* [What is needed]: The required result is an exact copy of the material from the line with "[0.00-1.00s]" through its final line, both ends included.

** Material for this task follows **

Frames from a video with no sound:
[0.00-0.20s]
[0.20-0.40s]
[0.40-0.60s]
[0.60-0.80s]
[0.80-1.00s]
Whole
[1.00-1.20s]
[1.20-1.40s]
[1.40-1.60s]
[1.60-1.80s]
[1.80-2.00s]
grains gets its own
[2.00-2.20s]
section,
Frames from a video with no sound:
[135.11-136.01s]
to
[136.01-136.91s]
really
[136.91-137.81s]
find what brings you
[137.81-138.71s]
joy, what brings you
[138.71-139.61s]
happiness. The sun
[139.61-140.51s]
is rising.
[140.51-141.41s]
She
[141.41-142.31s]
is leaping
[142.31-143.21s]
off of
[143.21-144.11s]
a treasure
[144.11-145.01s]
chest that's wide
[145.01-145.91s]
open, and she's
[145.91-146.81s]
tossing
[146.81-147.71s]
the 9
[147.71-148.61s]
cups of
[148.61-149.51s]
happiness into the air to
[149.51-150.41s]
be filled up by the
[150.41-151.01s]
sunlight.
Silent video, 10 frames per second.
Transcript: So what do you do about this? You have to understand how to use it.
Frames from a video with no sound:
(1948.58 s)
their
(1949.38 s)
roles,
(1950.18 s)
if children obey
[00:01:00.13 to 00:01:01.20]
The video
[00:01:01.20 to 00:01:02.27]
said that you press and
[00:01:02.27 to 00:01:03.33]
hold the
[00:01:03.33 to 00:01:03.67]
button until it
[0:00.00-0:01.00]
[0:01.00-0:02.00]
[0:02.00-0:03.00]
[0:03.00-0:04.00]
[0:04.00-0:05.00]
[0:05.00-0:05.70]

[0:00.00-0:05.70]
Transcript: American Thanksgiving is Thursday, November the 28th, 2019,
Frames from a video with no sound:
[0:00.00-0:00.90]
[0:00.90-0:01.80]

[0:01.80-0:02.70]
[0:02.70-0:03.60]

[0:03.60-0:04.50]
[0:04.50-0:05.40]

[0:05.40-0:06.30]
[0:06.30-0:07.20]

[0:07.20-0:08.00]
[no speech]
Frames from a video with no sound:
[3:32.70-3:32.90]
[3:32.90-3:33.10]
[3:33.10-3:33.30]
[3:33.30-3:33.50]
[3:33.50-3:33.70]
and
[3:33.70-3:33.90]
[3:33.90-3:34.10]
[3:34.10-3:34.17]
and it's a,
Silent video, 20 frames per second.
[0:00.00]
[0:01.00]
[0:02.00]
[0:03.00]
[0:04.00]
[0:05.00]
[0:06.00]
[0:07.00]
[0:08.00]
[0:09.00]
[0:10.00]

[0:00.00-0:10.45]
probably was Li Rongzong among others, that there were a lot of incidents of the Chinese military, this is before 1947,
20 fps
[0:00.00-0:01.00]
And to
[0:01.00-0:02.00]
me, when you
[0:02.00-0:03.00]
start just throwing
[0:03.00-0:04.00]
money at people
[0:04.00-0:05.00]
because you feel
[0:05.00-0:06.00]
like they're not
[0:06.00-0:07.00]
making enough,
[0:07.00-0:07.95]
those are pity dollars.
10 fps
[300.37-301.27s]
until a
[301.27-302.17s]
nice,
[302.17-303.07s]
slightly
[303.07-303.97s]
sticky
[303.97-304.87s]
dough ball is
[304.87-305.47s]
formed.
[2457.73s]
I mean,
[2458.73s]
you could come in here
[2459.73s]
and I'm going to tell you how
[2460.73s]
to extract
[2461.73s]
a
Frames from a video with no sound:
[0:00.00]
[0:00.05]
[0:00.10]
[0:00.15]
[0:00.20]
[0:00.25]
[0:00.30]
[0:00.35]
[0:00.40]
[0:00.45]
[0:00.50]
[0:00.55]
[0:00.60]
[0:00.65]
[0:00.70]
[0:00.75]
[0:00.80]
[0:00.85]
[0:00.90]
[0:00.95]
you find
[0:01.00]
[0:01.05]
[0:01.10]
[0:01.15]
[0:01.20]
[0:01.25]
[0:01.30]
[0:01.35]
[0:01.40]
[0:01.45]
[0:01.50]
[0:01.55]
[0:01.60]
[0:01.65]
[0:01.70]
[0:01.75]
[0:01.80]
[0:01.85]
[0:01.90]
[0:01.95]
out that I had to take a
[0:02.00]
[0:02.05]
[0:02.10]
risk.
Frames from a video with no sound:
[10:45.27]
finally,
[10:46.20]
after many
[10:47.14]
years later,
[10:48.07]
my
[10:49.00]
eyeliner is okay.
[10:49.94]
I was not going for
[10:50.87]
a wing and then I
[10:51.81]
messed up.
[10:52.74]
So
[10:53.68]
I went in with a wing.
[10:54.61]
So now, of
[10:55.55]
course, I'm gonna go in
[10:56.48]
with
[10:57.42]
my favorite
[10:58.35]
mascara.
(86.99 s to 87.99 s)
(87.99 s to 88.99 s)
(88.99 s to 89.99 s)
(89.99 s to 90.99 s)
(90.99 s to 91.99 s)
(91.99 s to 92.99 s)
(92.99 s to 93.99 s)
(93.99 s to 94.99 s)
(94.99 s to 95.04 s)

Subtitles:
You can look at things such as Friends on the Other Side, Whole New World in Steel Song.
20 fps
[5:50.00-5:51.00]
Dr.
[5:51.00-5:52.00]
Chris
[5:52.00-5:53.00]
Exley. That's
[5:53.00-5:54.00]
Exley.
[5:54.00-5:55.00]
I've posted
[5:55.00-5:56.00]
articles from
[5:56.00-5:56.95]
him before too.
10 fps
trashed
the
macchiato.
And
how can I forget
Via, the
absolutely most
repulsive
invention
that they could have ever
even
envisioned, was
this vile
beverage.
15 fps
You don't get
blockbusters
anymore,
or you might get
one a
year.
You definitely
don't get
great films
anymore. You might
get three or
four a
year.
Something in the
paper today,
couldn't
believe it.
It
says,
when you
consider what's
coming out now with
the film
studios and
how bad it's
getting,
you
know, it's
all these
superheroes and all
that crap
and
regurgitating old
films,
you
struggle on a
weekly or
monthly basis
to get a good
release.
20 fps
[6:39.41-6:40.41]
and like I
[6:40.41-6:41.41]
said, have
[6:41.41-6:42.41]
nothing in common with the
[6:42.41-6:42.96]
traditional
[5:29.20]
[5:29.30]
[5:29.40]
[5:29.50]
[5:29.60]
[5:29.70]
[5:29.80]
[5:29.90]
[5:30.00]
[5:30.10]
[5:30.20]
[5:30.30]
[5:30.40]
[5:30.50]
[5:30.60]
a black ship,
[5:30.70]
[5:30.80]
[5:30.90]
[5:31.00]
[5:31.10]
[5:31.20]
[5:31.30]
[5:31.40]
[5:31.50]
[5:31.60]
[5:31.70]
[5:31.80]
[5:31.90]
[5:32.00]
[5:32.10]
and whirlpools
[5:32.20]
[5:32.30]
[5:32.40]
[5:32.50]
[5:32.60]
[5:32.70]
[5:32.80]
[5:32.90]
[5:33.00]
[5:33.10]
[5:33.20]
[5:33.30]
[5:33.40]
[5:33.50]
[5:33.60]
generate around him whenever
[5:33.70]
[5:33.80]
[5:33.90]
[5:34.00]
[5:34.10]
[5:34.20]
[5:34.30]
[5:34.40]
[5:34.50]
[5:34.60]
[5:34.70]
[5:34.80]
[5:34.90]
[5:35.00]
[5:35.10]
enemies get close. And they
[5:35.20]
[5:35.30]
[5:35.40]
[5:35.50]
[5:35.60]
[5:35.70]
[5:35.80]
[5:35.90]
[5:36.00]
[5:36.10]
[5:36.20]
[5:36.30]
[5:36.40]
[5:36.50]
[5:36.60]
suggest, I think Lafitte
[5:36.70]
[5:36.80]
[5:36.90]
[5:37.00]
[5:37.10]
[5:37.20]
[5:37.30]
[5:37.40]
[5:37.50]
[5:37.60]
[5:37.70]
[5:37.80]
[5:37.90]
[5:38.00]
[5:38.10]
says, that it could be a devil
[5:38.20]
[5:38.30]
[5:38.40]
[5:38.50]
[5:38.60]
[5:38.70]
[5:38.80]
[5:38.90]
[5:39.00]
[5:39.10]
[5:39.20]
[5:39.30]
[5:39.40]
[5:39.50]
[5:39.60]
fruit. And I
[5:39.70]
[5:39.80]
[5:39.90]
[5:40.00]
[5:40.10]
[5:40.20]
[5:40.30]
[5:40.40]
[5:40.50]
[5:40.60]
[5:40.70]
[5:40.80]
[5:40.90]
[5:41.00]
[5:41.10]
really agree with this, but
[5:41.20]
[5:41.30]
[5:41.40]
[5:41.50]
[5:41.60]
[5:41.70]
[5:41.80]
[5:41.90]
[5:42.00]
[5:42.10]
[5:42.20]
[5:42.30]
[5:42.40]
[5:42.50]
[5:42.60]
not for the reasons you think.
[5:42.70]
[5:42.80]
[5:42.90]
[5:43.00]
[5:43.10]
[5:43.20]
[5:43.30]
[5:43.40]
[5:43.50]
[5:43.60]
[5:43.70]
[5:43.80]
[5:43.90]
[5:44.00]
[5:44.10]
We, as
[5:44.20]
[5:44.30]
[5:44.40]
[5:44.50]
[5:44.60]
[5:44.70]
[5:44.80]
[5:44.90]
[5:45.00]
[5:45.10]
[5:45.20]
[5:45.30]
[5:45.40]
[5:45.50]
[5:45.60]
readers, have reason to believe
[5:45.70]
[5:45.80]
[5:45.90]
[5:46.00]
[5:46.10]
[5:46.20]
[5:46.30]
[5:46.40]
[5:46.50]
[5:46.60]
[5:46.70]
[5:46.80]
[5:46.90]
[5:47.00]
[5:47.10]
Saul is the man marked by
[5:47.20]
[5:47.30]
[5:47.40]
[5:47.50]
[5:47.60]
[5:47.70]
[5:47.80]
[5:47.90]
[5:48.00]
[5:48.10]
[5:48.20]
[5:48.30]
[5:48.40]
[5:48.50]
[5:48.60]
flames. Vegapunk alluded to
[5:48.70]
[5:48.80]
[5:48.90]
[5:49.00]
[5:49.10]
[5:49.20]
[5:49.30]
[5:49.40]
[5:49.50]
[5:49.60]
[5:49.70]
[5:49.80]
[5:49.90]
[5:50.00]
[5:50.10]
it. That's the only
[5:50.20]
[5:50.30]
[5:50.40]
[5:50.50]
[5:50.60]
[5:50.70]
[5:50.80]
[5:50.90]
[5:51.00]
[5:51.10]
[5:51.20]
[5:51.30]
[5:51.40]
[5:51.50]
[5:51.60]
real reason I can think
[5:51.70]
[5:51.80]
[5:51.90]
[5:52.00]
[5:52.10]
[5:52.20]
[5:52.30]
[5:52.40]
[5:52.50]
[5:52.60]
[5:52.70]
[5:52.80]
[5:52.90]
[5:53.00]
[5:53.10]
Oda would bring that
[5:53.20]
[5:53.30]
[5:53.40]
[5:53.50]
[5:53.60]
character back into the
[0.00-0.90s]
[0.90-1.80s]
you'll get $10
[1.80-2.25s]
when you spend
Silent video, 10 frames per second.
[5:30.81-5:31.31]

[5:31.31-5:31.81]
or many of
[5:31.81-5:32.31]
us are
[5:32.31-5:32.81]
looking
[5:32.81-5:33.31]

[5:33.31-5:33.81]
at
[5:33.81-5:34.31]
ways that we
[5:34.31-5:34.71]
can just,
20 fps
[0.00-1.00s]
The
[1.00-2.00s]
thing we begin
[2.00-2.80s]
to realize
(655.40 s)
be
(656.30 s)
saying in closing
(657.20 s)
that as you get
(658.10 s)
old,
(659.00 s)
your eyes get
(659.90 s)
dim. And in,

** End of Material for this task **

* [Worked solution]:
[0.00-1.00s]
The
[1.00-2.00s]
thing we begin
[2.00-2.80s]
to realize
(655.40 s)
be
(656.30 s)
saying in closing
(657.20 s)
that as you get
(658.10 s)
old,
(659.00 s)
your eyes get
(659.90 s)
dim. And in,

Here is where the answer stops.